Police forces have come under fire in the past for the ways in which they have used the powers, which allow them stop and search anyone if they suspect they are carrying illegal drugs, a weapon, stolen property or something that could be used to commit a crime.

The criticism has led to more training to officers around the powers and means just 179 stop and searches have been carried out in 2016 up to November 3. This is compared to 2,657 being carried out in total in 2013, 1,618 in 2014 and 614 in 2015, according to figures released under freedom of information laws.

Increased training has also led to more stop and searches resulting in an arrest.

In 2013, just 174 arrests resulted from a stop and search being carried out, just 6.5 per cent, compared to 24 up until November 3, 2016, 13 per cent.

In 2016, the most stop and searches were carried out because of controlled drugs, 69 in total, leading to nine arrests, followed by stolen good, 49, leading to four arrests.

Articles to use in theft accounted for 30 stop and searches, 30 leading to five arrests, and offensive weapons, 20 resulting in four arrests.

Chief Supt Shaun Donnellan of GMP’s Wigan borough, said: “Stop and search is a key tool in our fight against crime and, when used fairly and in an intelligence-led way, it can be extremely effective.
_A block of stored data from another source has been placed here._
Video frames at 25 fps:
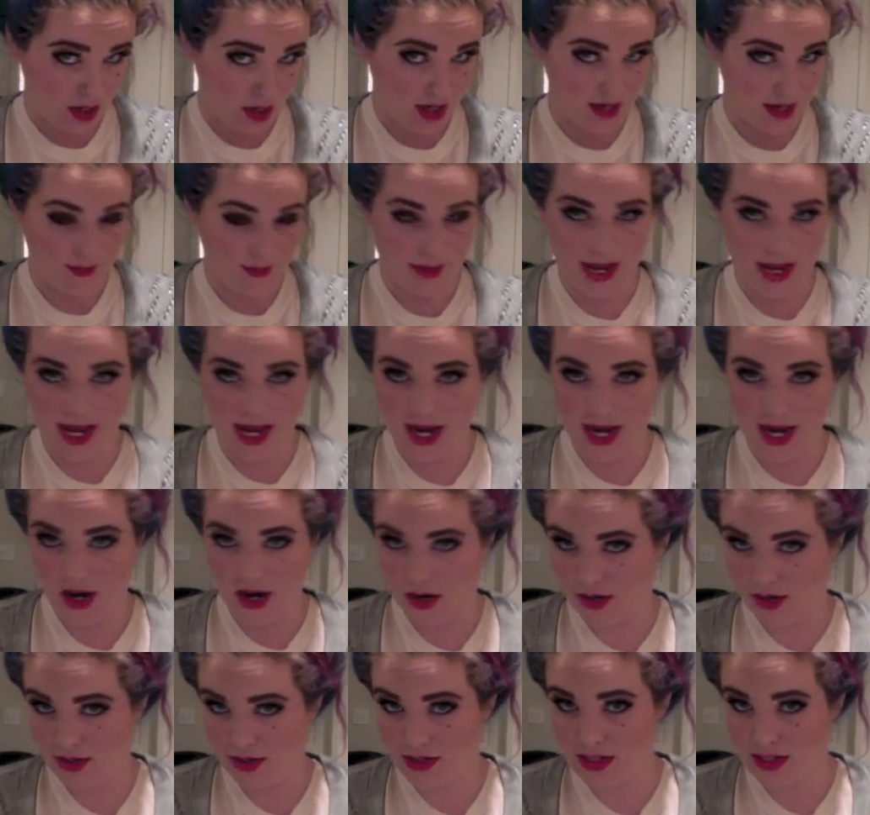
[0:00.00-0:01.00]
and my
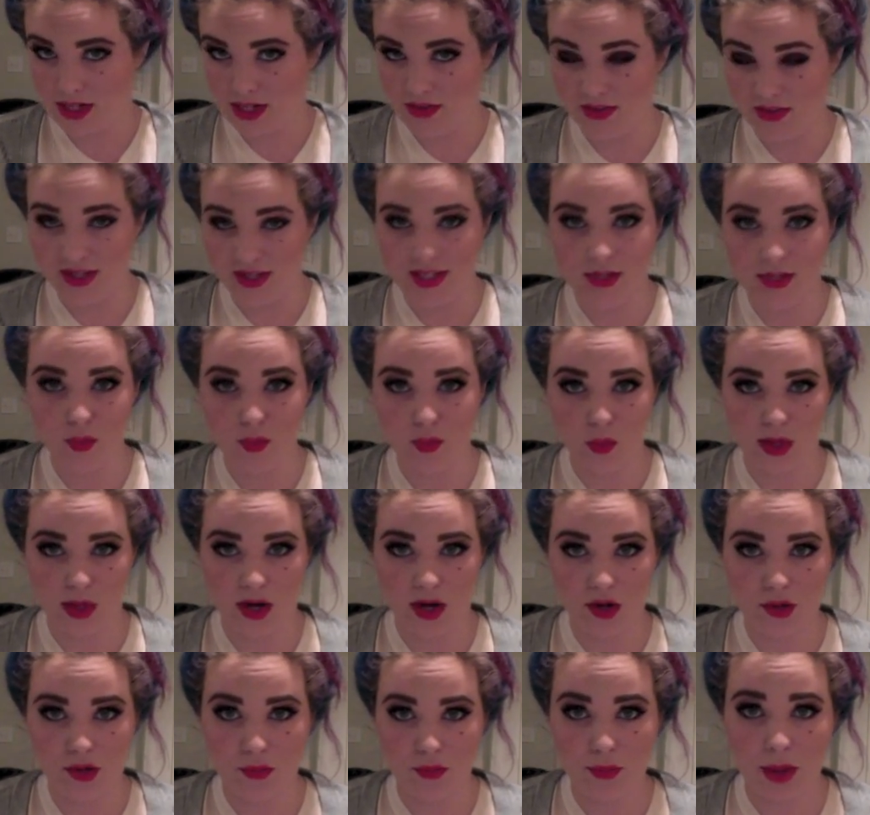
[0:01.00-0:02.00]
hair's in this
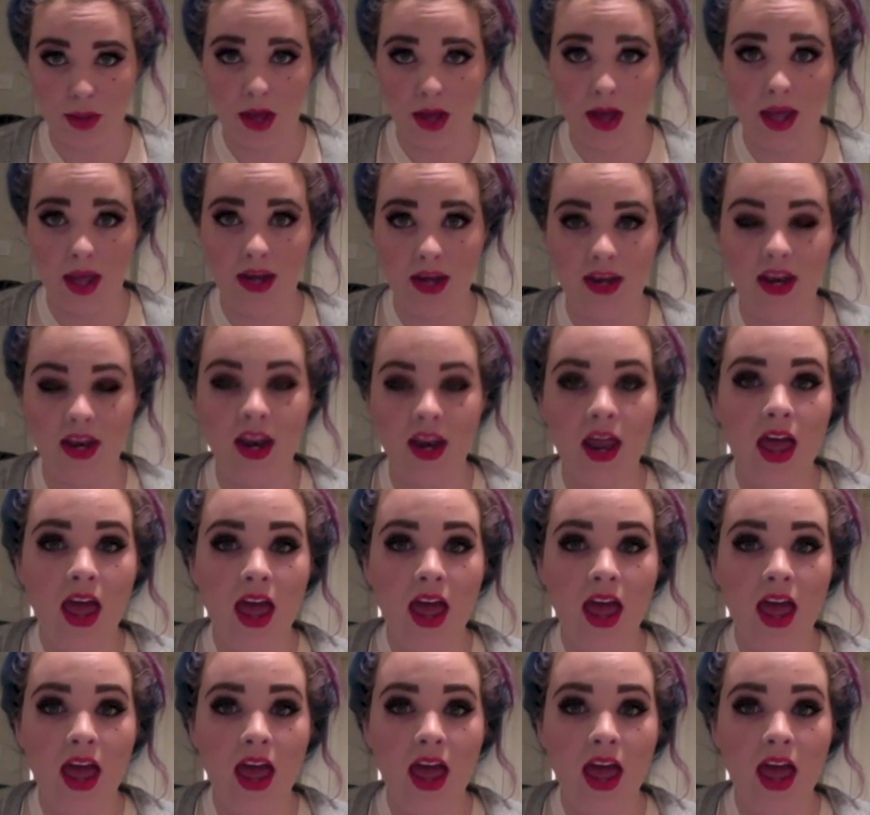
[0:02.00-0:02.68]
weird bun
“Nationally and locally, officers have undertaken more training to ensure they have the confidence to use their powers of stop and search in order to tackle crime; identifying potential disproportionality and when alternative approaches should be explored.

“This will undoubtedly be contributing to the overall reduction in the amount of people stopped and searched in Wigan, as well as explaining why there has been a rise in arrests.

“There is also an increase in community engagement around the local use of stop and search and the development of engagement plans, which include consultation with local communities when authority for a Section 60 Criminal Justice and Public Order Act - an order authorised by an ACC to grant powers of stop and search without suspicion during a specific time and location where there is reason to believe serious disorder or violence will take place - is sought.

“We are dedicated to ensuring the best practise of stop and search and continuing to work with the communities in Wigan, and forcewide, to continue to build on the support, confidence and trust of local communities as well as welcoming feedback from those communities to gain organisational learning.”